Segundo a Polícia Civil, Oruam teria ajudado Menor Piu, de 17 anos, conhecido como um dos maiores ladrões de veículos do estado e apontado como segurança de Doca, chefe do Comando Vermelho, a escapar da polícia na noite de segunda-feira (21), durante uma operação no bairro do Joá, na Zona Oeste da capital fluminense.
O secretário de Polícia Civil, delegado Felipe Curi, foi categórico ao classificar o cantor como “bandido da pior espécie” e afirmou que não há mais dúvidas sobre sua ligação com o crime organizado. Durante a operação, Oruam usou as redes sociais para convocar apoiadores, incitando ataques contra os agentes. “Quem tiver de moto, brota no Joá. Me ajuda, eles estão aqui na minha porta”, escreveu ele.
Imagens registradas mostram o rapper jogando pedras nos policiais, xingando o delegado responsável pela ação e provocando uma confusão que permitiu que o menor fugisse da viatura. Um policial foi ferido na ação.
Após o episódio, Oruam se refugiou no Complexo da Penha, onde gravou vídeos desafiando abertamente as autoridades. “Quero ver vir aqui me pegar dentro do complexo. Não vai me pegar, sabe por quê?
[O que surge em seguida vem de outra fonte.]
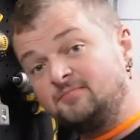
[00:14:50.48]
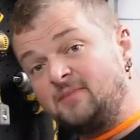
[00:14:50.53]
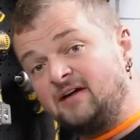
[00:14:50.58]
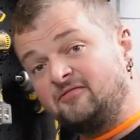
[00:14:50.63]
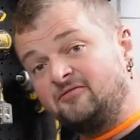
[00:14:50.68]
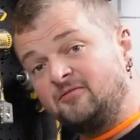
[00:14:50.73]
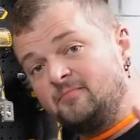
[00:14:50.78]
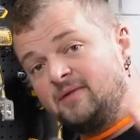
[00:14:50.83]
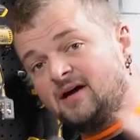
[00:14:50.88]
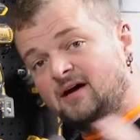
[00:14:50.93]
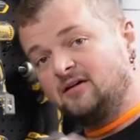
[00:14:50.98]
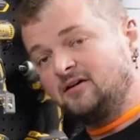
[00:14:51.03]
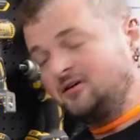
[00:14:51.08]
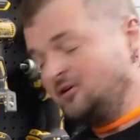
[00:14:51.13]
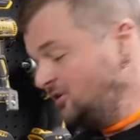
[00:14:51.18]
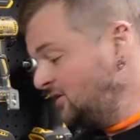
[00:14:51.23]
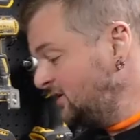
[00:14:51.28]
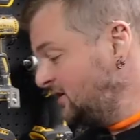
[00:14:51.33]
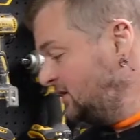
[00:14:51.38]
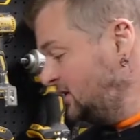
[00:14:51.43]
back from powder
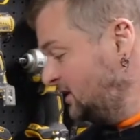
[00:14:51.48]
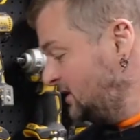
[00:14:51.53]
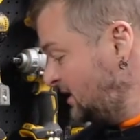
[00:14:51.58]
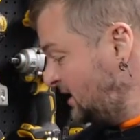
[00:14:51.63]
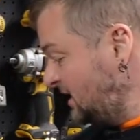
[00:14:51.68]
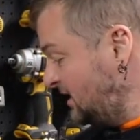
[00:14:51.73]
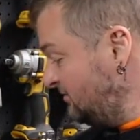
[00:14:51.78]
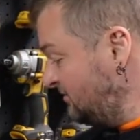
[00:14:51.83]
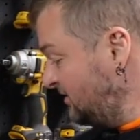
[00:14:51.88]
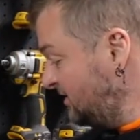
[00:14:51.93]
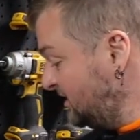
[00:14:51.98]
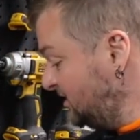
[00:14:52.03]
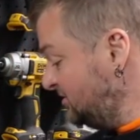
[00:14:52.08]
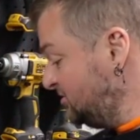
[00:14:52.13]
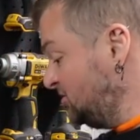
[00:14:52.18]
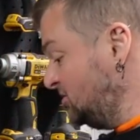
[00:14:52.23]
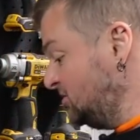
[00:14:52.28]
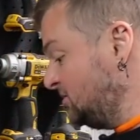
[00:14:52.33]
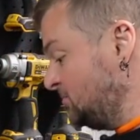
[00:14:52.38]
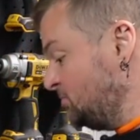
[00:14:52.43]
coating. Everything's
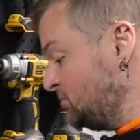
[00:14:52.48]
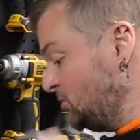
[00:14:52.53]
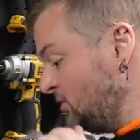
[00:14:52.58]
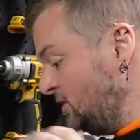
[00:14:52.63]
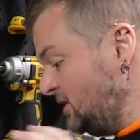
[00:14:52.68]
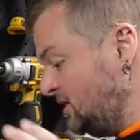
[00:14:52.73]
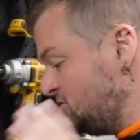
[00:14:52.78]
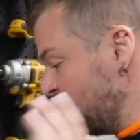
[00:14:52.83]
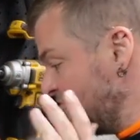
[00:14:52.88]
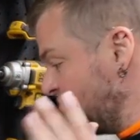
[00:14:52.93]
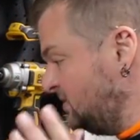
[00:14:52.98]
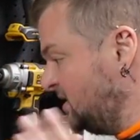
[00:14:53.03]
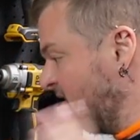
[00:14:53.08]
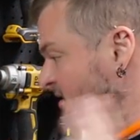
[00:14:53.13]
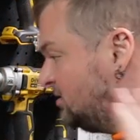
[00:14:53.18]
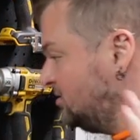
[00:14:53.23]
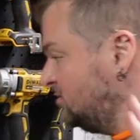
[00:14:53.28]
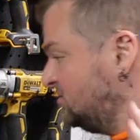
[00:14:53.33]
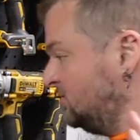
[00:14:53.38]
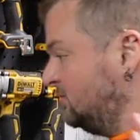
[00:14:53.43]
looking pretty
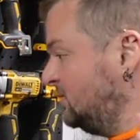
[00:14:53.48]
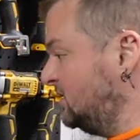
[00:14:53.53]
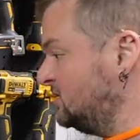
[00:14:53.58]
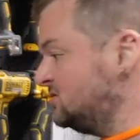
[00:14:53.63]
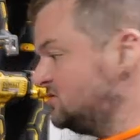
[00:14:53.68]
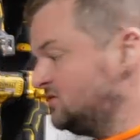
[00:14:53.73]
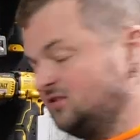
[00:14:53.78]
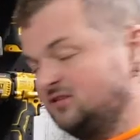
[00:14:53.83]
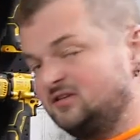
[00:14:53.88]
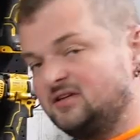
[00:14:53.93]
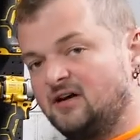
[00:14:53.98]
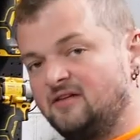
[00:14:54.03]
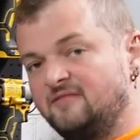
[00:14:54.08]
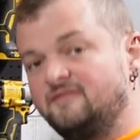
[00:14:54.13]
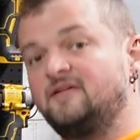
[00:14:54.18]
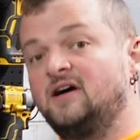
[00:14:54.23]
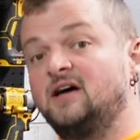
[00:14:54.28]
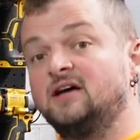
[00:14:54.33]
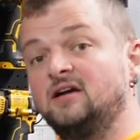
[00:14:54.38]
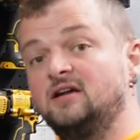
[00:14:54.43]
schmick, so we can just start
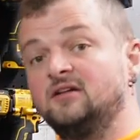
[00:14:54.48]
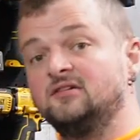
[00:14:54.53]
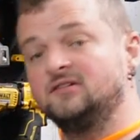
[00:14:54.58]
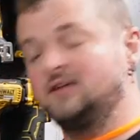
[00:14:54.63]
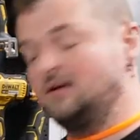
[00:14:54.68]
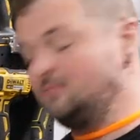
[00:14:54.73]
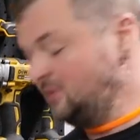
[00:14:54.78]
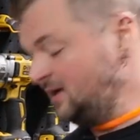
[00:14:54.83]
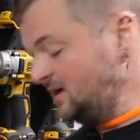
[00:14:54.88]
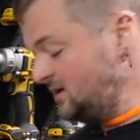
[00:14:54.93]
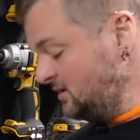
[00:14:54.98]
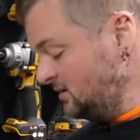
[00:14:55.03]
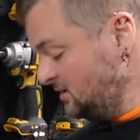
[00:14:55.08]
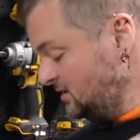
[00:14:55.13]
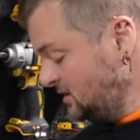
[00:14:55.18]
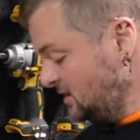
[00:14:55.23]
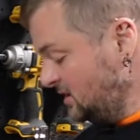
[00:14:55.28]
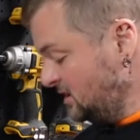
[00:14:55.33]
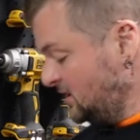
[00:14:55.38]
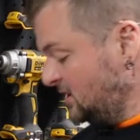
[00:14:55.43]
final assembly.
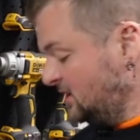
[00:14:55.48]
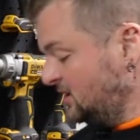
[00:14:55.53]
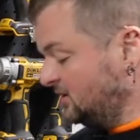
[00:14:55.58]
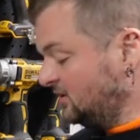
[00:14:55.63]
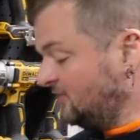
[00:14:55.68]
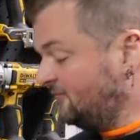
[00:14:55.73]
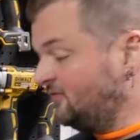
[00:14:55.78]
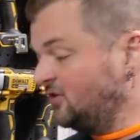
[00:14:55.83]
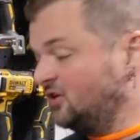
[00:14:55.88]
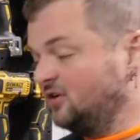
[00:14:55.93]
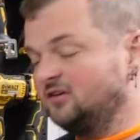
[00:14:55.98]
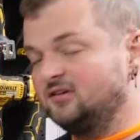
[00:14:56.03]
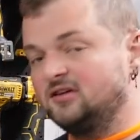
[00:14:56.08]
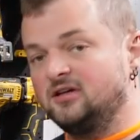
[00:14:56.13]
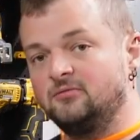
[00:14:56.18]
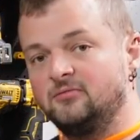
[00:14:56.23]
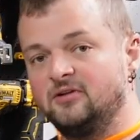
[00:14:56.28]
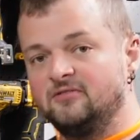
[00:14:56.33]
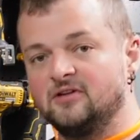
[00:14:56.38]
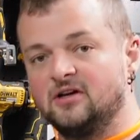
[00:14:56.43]
The first
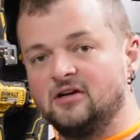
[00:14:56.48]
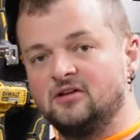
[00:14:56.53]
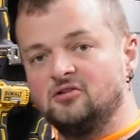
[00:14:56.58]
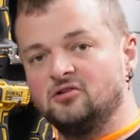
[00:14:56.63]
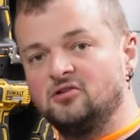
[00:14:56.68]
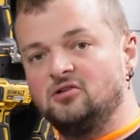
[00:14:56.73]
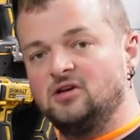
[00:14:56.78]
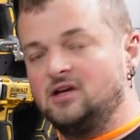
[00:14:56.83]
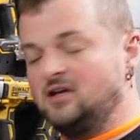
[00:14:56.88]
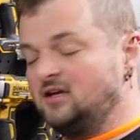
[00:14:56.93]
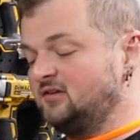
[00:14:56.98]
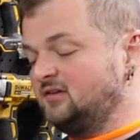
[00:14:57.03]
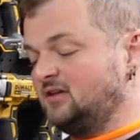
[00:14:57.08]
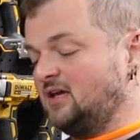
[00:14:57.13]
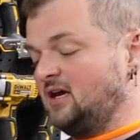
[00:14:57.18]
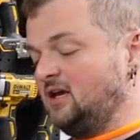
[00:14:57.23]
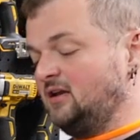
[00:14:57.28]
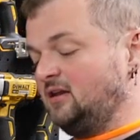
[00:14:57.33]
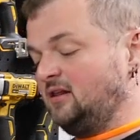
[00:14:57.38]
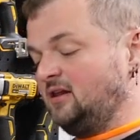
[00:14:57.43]
thing we've got to do is
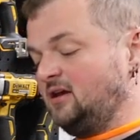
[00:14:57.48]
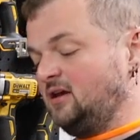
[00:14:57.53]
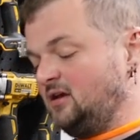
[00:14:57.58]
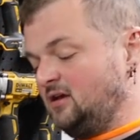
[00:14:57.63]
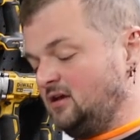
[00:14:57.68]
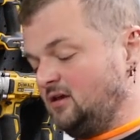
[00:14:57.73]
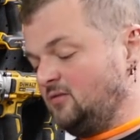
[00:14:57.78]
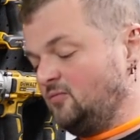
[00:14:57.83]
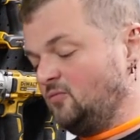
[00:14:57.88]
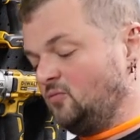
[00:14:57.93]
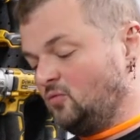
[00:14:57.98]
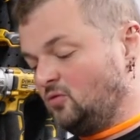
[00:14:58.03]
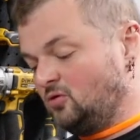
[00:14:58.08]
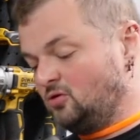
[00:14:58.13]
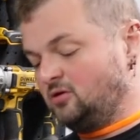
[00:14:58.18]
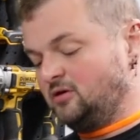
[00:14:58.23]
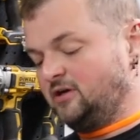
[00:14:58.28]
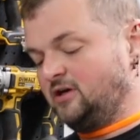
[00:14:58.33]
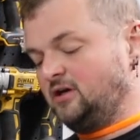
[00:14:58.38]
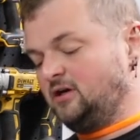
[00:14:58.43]
get the
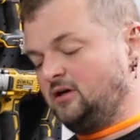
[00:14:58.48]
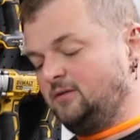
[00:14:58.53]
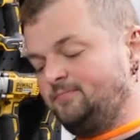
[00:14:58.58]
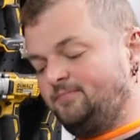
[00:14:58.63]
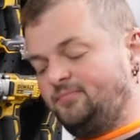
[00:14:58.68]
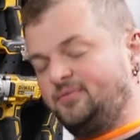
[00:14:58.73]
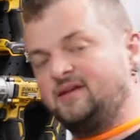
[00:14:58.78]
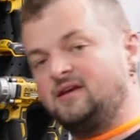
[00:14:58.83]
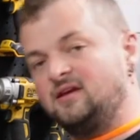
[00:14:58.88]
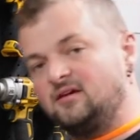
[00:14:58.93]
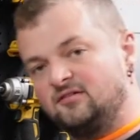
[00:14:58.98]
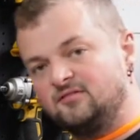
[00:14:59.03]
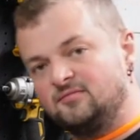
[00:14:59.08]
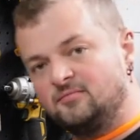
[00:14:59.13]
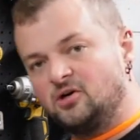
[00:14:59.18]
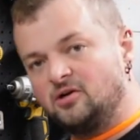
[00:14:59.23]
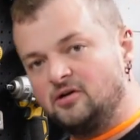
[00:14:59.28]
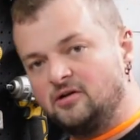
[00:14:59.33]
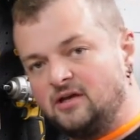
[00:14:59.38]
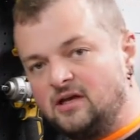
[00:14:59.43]
water
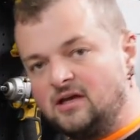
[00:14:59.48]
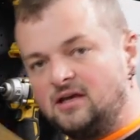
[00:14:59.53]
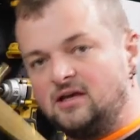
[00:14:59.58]
gizmo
Porque vocês peida!”, declarou, em tom provocativo.
Para o delegado Felipe Curi, os vídeos deixam clara a relação de Oruam com o tráfico. “É a confissão de que ele se trata realmente de um marginal faccionado, associado ao Comando Vermelho, facção criminosa que seu pai, Marcinho VP, continua a comandar mesmo preso em presídio federal”, afirmou.
A defesa do rapper informou que ainda não teve acesso ao inquérito policial e, por isso, não se manifestará por enquanto. O caso gerou forte repercussão nas redes sociais e reacendeu o debate sobre a relação entre artistas do rap e o crime organizado no país.